IT is committed to helping out any way we can. We are eager to help make the systems at CLS as secure as possible and will be available to advise system administrators in the process of hardening the machines they maintain. The best advice would be to follow the security information contained herein and to reach out to us if you run into a snag, need clarification, could use some assistance in navigating some of the security tools, etc. We are all in this together, and IT is here to help and lend a hand.

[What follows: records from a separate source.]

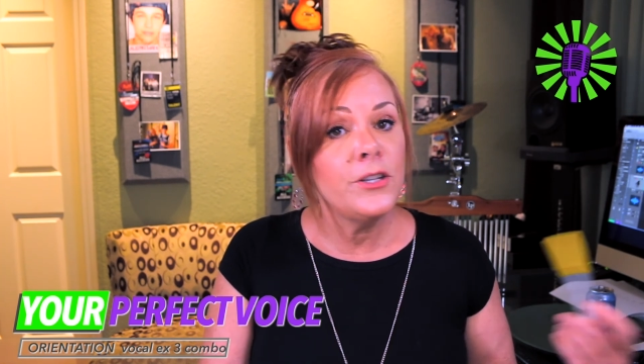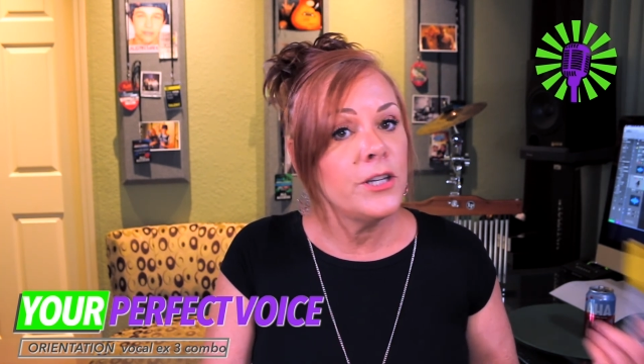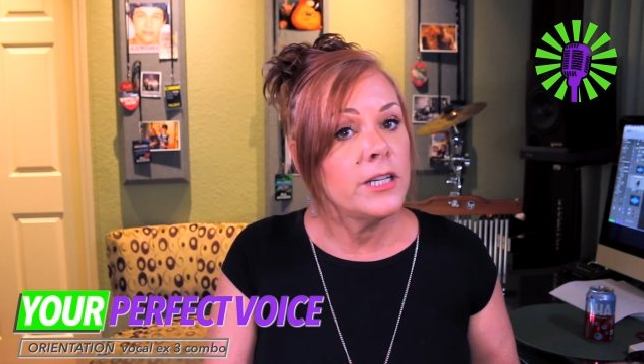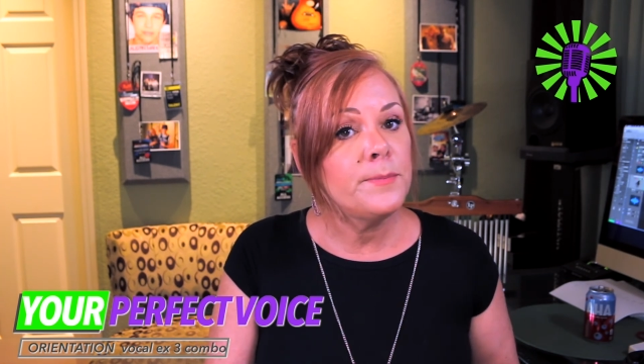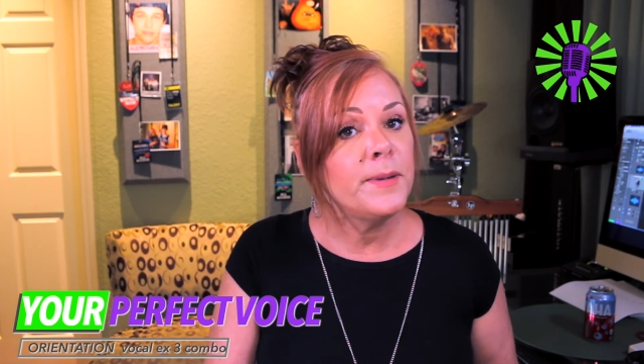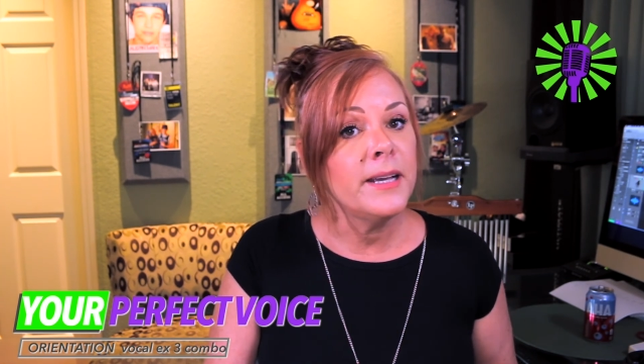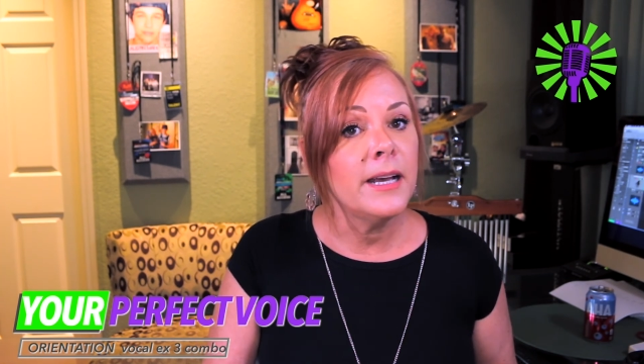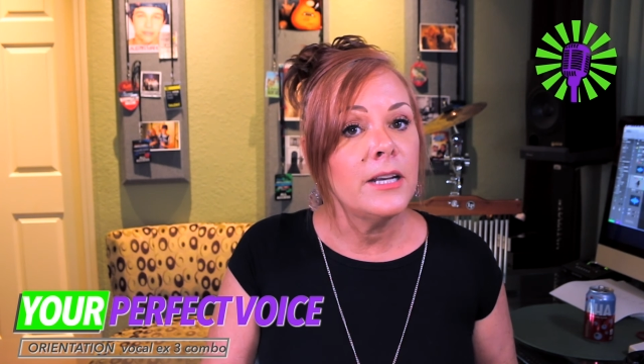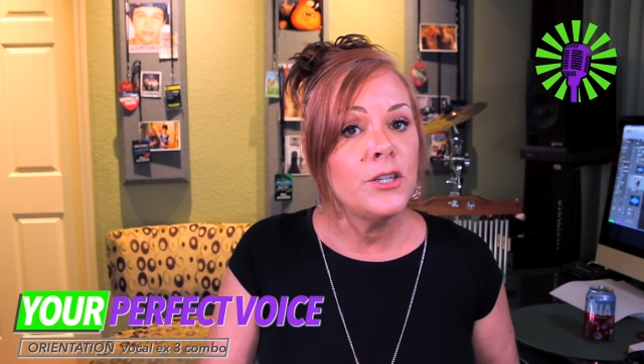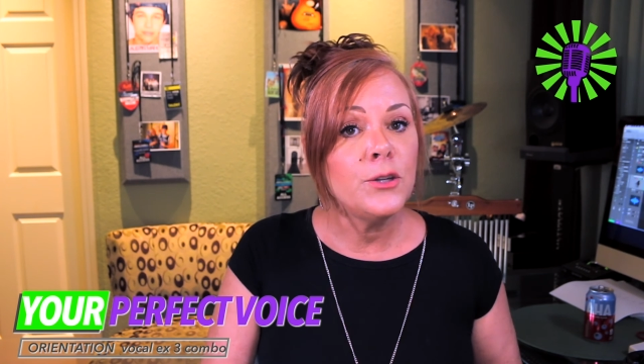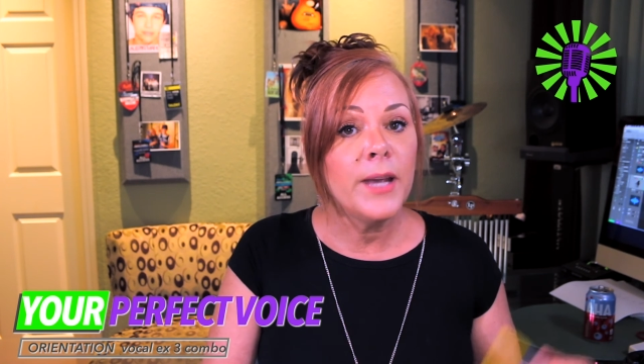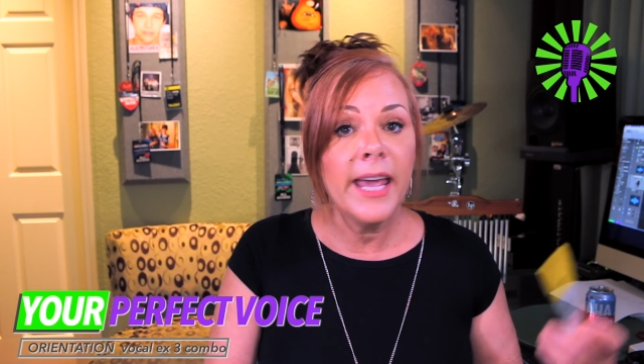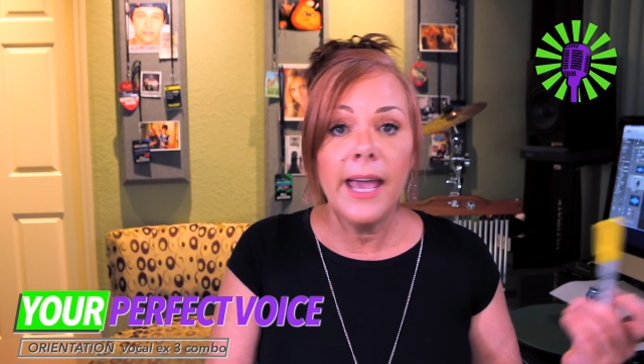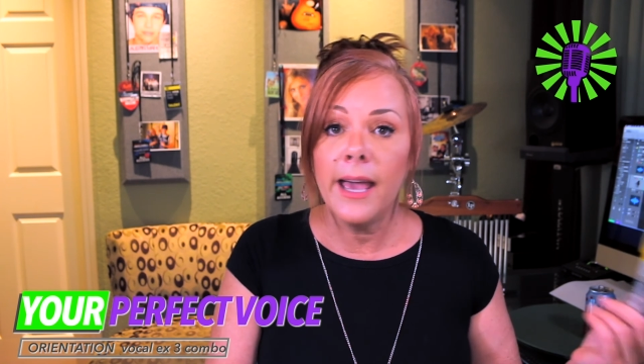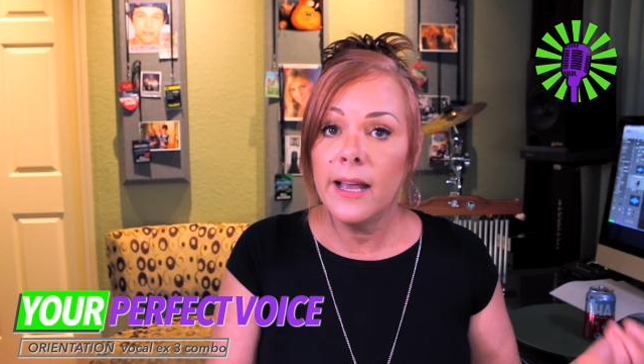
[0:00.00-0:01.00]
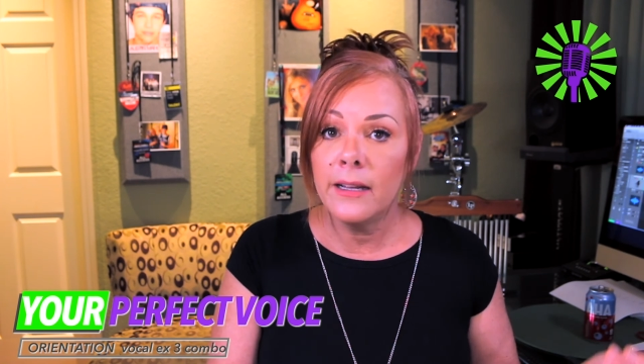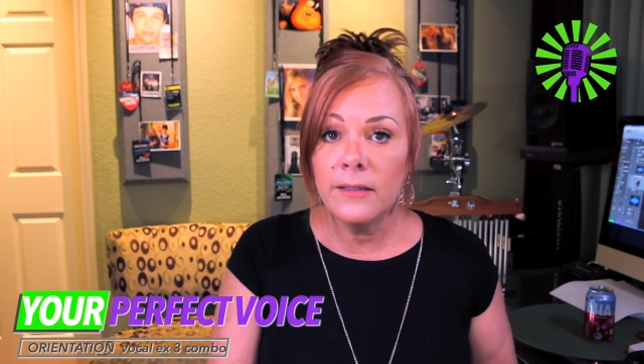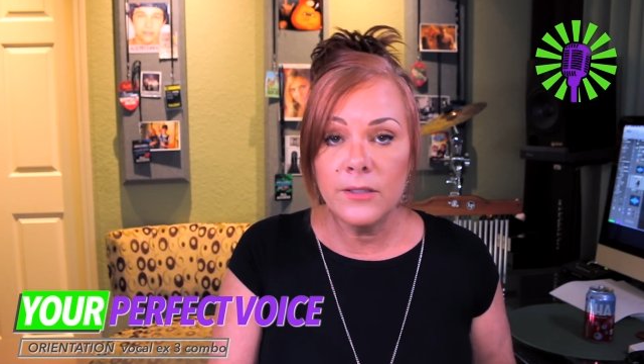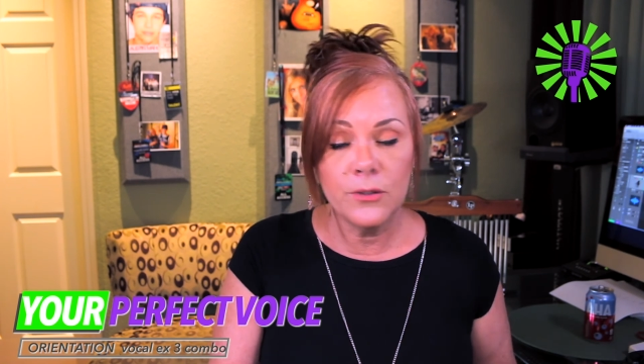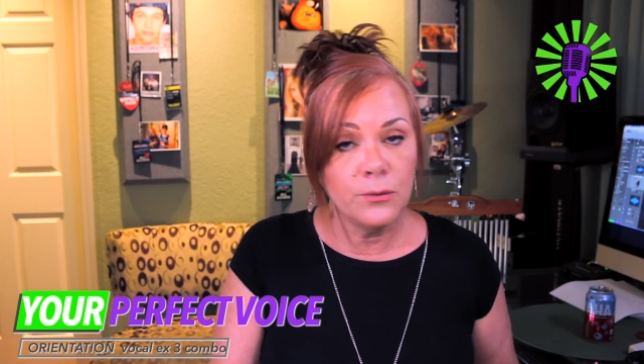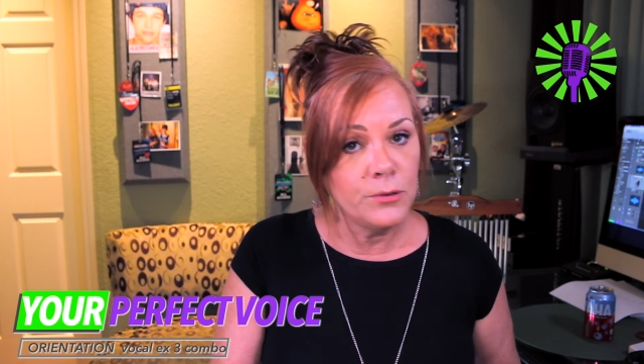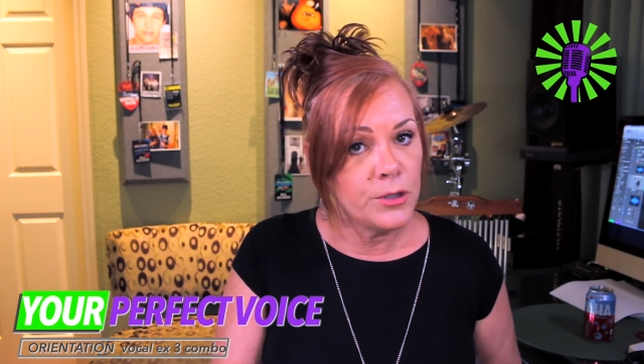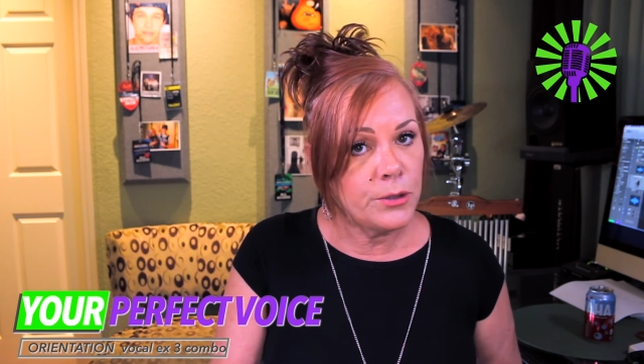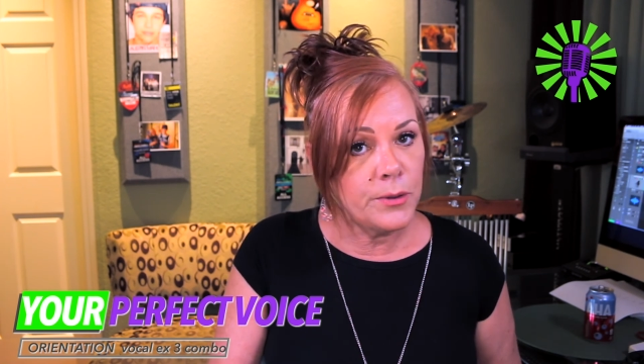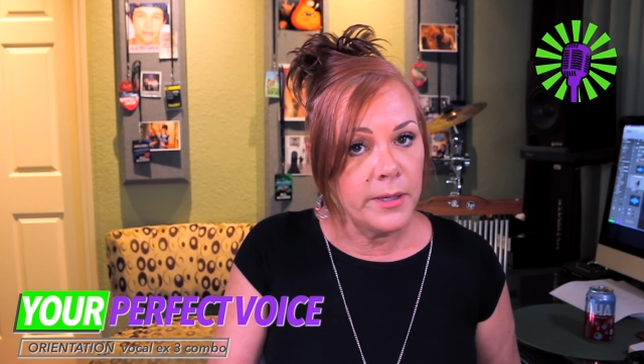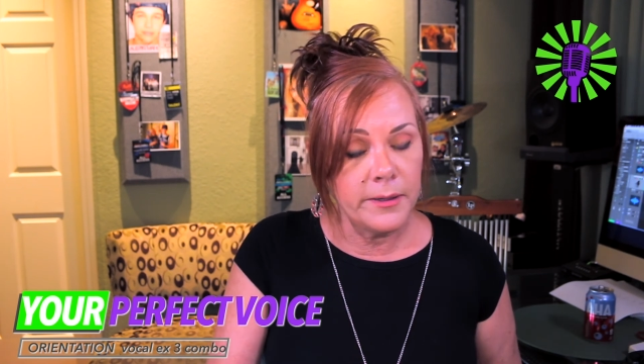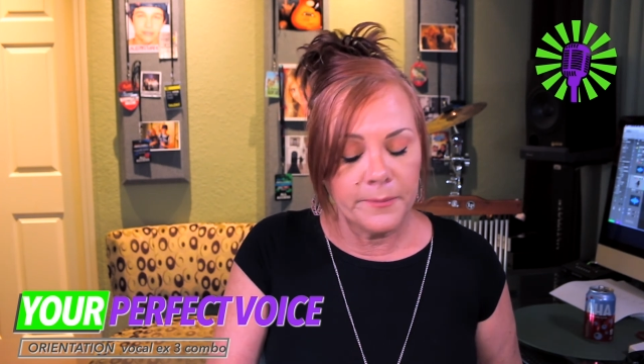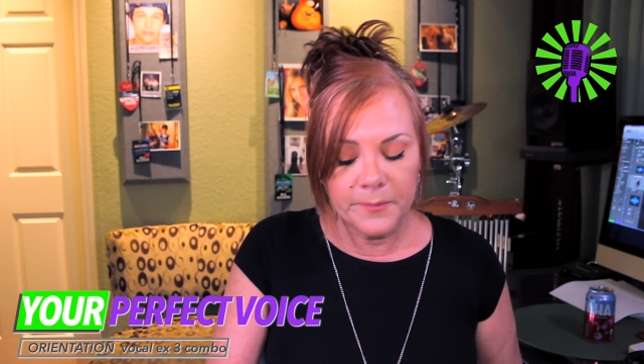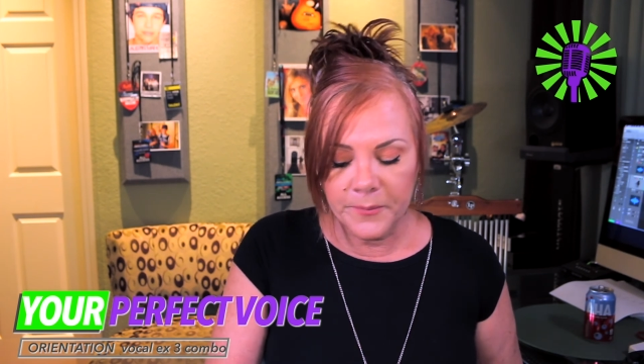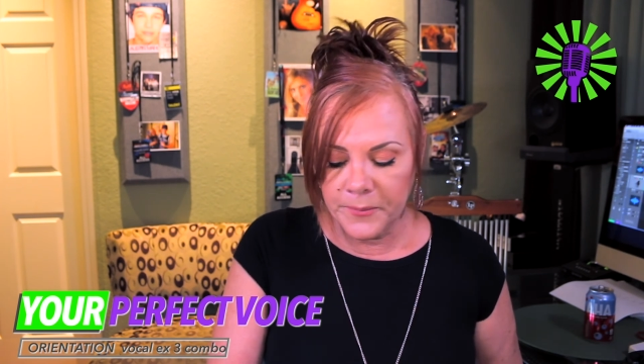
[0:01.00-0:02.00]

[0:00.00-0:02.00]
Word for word: just because you can. Don't do it.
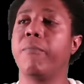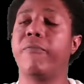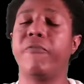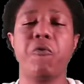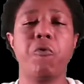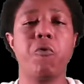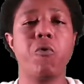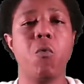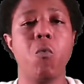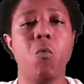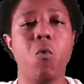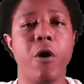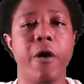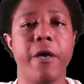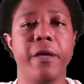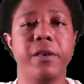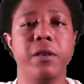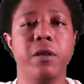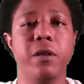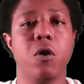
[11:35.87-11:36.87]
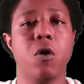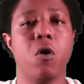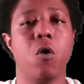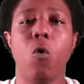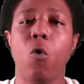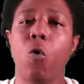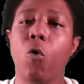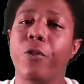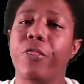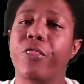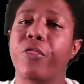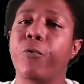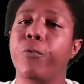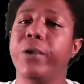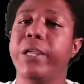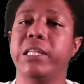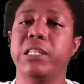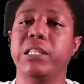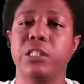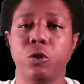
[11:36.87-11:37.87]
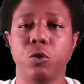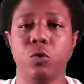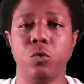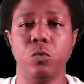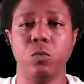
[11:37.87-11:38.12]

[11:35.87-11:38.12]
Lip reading: 4-1 or 3-2.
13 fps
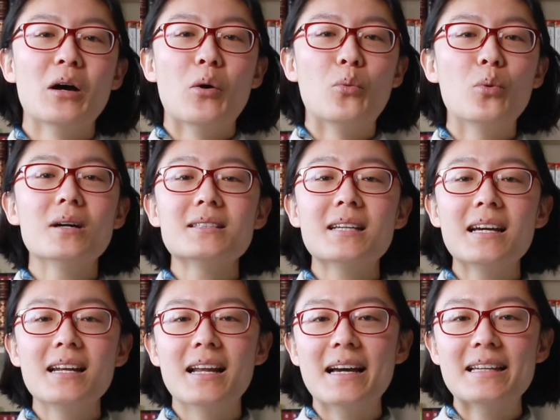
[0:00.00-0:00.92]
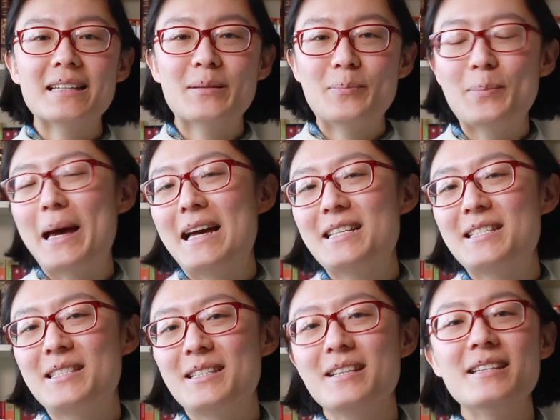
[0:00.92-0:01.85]
What I like
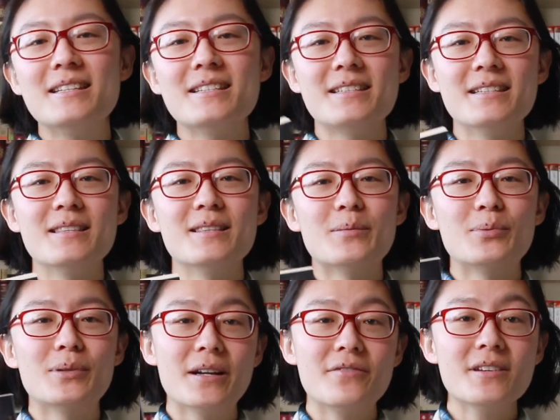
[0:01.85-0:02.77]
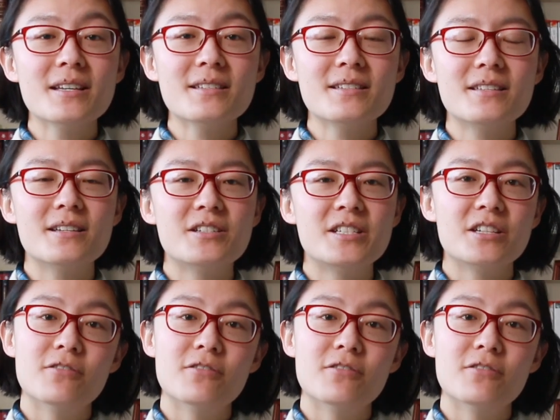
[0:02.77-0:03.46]
best is in the preface, she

Some final notes... for any compromised system, both CLS IT and CUIT require that appropriate measures be taken before the machine is reintroduced to the network. These measures may include, but are not limited to disabling/closing unneeded ports/services, applying security patches, employing anti-viral software and possibly personal fire-walling software, and in extreme cases of administrator/root level compromises, the reformatting of the system drives and re-installation of the operating system. Should any machine under your purview be compromised, IT will be available to lend advice and a hand in getting the system back up to par. In any event, after you have had a chance to gain more information from your investigations, just give us a heads up so we can move forward with removing any outstanding filters on our (or CUIT) systems. And, please let us know the details of the resolution so we can pass this data upstream as well should it be requested of us.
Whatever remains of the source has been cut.